▸ **Task item**
Exact transcription with no images: write out all of the entries below.
-*-
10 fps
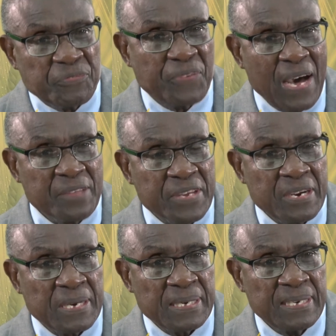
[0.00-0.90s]
the
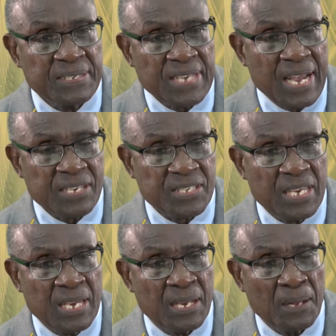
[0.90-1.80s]
Father is
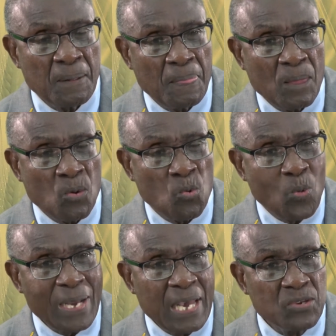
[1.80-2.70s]
asking,
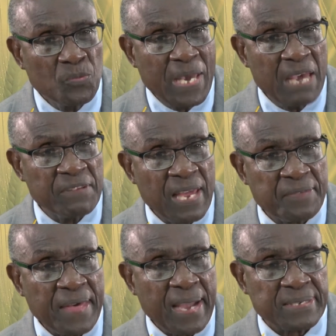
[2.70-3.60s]
why are you behaving like
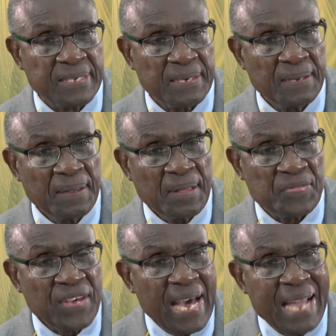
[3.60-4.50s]
that?
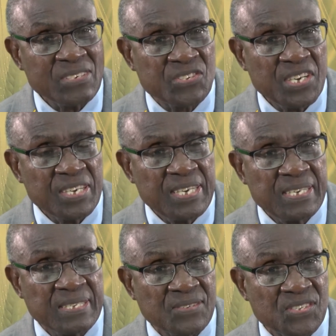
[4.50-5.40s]
The answer
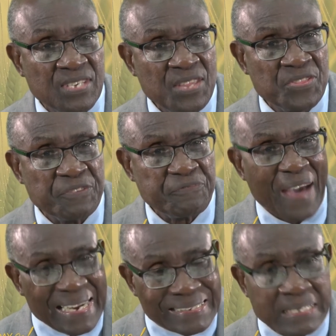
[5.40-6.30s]
is in the
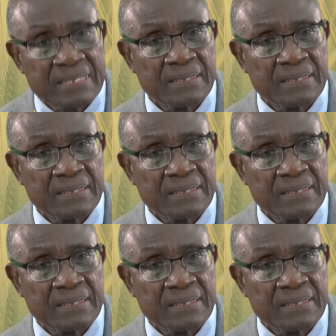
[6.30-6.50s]
fact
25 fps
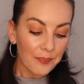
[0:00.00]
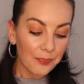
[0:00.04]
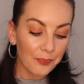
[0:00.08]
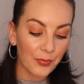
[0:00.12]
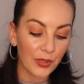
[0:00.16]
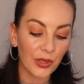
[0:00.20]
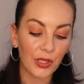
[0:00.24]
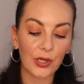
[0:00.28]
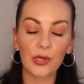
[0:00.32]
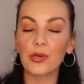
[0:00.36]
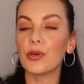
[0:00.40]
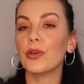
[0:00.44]

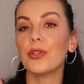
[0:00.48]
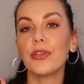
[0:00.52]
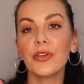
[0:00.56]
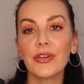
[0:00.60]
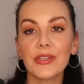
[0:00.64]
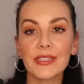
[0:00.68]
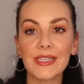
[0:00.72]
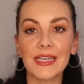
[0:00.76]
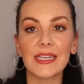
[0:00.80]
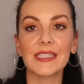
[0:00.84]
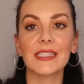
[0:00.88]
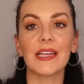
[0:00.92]
But the good
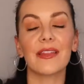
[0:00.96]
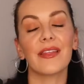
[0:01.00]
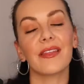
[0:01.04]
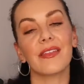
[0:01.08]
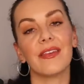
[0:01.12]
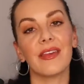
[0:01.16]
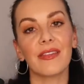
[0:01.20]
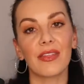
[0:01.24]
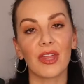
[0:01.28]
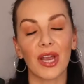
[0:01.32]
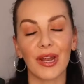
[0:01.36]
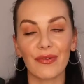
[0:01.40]
news is, and the
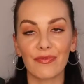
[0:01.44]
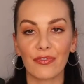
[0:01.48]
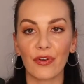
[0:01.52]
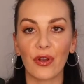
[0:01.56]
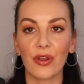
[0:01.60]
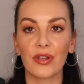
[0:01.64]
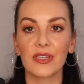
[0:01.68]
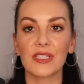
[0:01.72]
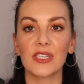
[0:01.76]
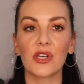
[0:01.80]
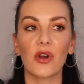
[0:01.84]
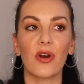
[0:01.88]
thing that I'm
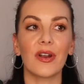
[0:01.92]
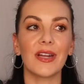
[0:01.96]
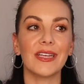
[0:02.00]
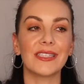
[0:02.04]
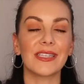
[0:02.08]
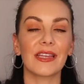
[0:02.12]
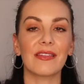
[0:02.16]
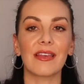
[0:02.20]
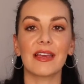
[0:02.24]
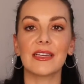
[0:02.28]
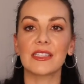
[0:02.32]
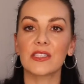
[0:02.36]
focusing on, is
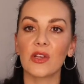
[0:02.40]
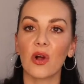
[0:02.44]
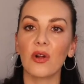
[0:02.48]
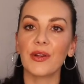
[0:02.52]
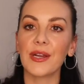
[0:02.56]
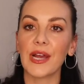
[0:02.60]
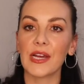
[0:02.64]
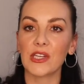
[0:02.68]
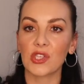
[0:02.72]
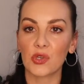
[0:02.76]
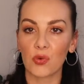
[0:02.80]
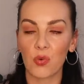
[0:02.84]
that they sold
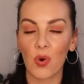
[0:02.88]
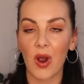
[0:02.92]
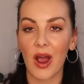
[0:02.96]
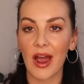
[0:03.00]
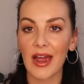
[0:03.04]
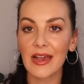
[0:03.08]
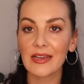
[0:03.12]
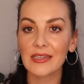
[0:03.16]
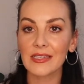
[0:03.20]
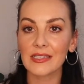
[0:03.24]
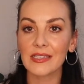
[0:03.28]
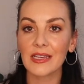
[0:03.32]
out
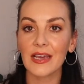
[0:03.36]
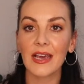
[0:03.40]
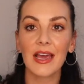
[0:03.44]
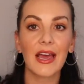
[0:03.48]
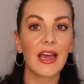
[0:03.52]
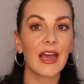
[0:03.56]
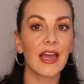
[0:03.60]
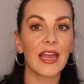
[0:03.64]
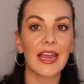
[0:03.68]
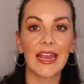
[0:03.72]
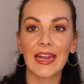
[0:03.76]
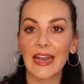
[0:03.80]
twice
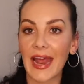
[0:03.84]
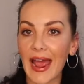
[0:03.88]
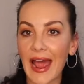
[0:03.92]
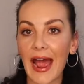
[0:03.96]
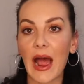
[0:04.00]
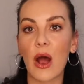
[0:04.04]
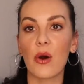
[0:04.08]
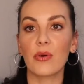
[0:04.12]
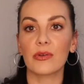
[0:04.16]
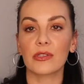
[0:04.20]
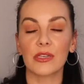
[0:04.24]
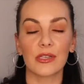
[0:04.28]
in
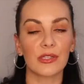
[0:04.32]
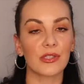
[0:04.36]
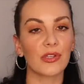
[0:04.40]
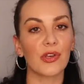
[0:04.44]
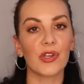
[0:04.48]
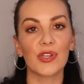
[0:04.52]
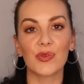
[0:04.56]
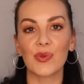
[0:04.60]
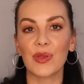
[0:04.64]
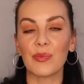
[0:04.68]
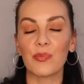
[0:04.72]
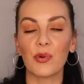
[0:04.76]
hours as
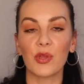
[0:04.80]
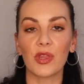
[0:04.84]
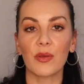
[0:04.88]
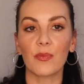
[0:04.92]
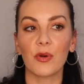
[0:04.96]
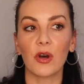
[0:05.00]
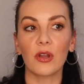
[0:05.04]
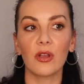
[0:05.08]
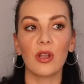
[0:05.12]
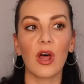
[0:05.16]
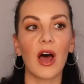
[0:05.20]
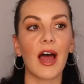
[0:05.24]
soon as we put them
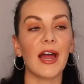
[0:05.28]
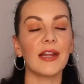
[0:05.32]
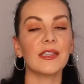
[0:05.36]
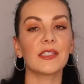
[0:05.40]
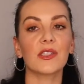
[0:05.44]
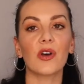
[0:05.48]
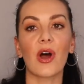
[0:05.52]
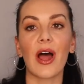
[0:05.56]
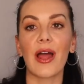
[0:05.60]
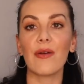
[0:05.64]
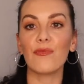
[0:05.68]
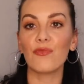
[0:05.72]
online.
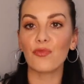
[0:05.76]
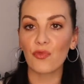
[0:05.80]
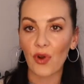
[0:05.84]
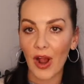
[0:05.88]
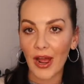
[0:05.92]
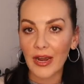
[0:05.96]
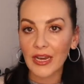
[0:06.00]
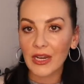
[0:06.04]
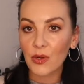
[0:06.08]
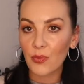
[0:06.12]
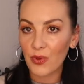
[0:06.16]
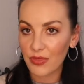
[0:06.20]
So I'm
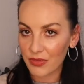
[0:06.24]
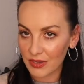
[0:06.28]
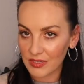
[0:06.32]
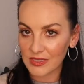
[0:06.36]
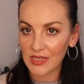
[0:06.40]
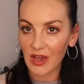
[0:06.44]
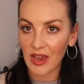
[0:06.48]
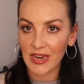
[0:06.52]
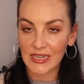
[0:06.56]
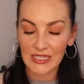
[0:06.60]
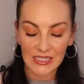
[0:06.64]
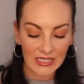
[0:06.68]
running with this
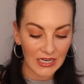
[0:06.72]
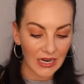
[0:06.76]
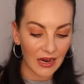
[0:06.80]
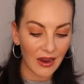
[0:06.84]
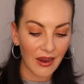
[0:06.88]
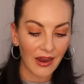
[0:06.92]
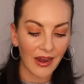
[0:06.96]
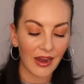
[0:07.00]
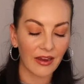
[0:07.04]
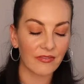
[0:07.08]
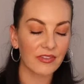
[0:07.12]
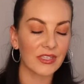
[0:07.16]
idea.
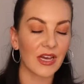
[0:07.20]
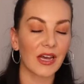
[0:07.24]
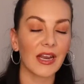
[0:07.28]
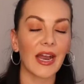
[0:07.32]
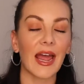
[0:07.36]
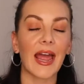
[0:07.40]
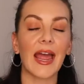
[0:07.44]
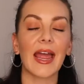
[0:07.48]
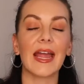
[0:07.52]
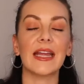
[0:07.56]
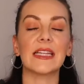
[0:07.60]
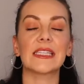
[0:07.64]
I've done
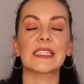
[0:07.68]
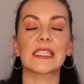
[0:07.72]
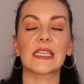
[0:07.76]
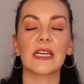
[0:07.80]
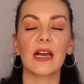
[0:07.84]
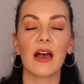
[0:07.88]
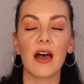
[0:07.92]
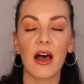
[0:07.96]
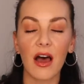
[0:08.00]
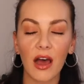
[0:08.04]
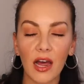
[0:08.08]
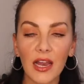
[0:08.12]
a
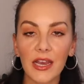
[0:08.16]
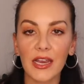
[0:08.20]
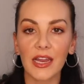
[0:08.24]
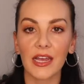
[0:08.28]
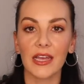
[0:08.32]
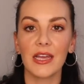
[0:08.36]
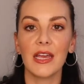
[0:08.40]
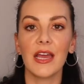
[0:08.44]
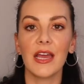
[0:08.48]
ton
-*-
▸ **Solution for this problem**
10 fps
[0.00-0.90s]
the
[0.90-1.80s]
Father is
[1.80-2.70s]
asking,
[2.70-3.60s]
why are you behaving like
[3.60-4.50s]
that?
[4.50-5.40s]
The answer
[5.40-6.30s]
is in the
[6.30-6.50s]
fact
25 fps
[0:00.00]
[0:00.04]
[0:00.08]
[0:00.12]
[0:00.16]
[0:00.20]
[0:00.24]
[0:00.28]
[0:00.32]
[0:00.36]
[0:00.40]
[0:00.44]

[0:00.48]
[0:00.52]
[0:00.56]
[0:00.60]
[0:00.64]
[0:00.68]
[0:00.72]
[0:00.76]
[0:00.80]
[0:00.84]
[0:00.88]
[0:00.92]
But the good
[0:00.96]
[0:01.00]
[0:01.04]
[0:01.08]
[0:01.12]
[0:01.16]
[0:01.20]
[0:01.24]
[0:01.28]
[0:01.32]
[0:01.36]
[0:01.40]
news is, and the
[0:01.44]
[0:01.48]
[0:01.52]
[0:01.56]
[0:01.60]
[0:01.64]
[0:01.68]
[0:01.72]
[0:01.76]
[0:01.80]
[0:01.84]
[0:01.88]
thing that I'm
[0:01.92]
[0:01.96]
[0:02.00]
[0:02.04]
[0:02.08]
[0:02.12]
[0:02.16]
[0:02.20]
[0:02.24]
[0:02.28]
[0:02.32]
[0:02.36]
focusing on, is
[0:02.40]
[0:02.44]
[0:02.48]
[0:02.52]
[0:02.56]
[0:02.60]
[0:02.64]
[0:02.68]
[0:02.72]
[0:02.76]
[0:02.80]
[0:02.84]
that they sold
[0:02.88]
[0:02.92]
[0:02.96]
[0:03.00]
[0:03.04]
[0:03.08]
[0:03.12]
[0:03.16]
[0:03.20]
[0:03.24]
[0:03.28]
[0:03.32]
out
[0:03.36]
[0:03.40]
[0:03.44]
[0:03.48]
[0:03.52]
[0:03.56]
[0:03.60]
[0:03.64]
[0:03.68]
[0:03.72]
[0:03.76]
[0:03.80]
twice
[0:03.84]
[0:03.88]
[0:03.92]
[0:03.96]
[0:04.00]
[0:04.04]
[0:04.08]
[0:04.12]
[0:04.16]
[0:04.20]
[0:04.24]
[0:04.28]
in
[0:04.32]
[0:04.36]
[0:04.40]
[0:04.44]
[0:04.48]
[0:04.52]
[0:04.56]
[0:04.60]
[0:04.64]
[0:04.68]
[0:04.72]
[0:04.76]
hours as
[0:04.80]
[0:04.84]
[0:04.88]
[0:04.92]
[0:04.96]
[0:05.00]
[0:05.04]
[0:05.08]
[0:05.12]
[0:05.16]
[0:05.20]
[0:05.24]
soon as we put them
[0:05.28]
[0:05.32]
[0:05.36]
[0:05.40]
[0:05.44]
[0:05.48]
[0:05.52]
[0:05.56]
[0:05.60]
[0:05.64]
[0:05.68]
[0:05.72]
online.
[0:05.76]
[0:05.80]
[0:05.84]
[0:05.88]
[0:05.92]
[0:05.96]
[0:06.00]
[0:06.04]
[0:06.08]
[0:06.12]
[0:06.16]
[0:06.20]
So I'm
[0:06.24]
[0:06.28]
[0:06.32]
[0:06.36]
[0:06.40]
[0:06.44]
[0:06.48]
[0:06.52]
[0:06.56]
[0:06.60]
[0:06.64]
[0:06.68]
running with this
[0:06.72]
[0:06.76]
[0:06.80]
[0:06.84]
[0:06.88]
[0:06.92]
[0:06.96]
[0:07.00]
[0:07.04]
[0:07.08]
[0:07.12]
[0:07.16]
idea.
[0:07.20]
[0:07.24]
[0:07.28]
[0:07.32]
[0:07.36]
[0:07.40]
[0:07.44]
[0:07.48]
[0:07.52]
[0:07.56]
[0:07.60]
[0:07.64]
I've done
[0:07.68]
[0:07.72]
[0:07.76]
[0:07.80]
[0:07.84]
[0:07.88]
[0:07.92]
[0:07.96]
[0:08.00]
[0:08.04]
[0:08.08]
[0:08.12]
a
[0:08.16]
[0:08.20]
[0:08.24]
[0:08.28]
[0:08.32]
[0:08.36]
[0:08.40]
[0:08.44]
[0:08.48]
ton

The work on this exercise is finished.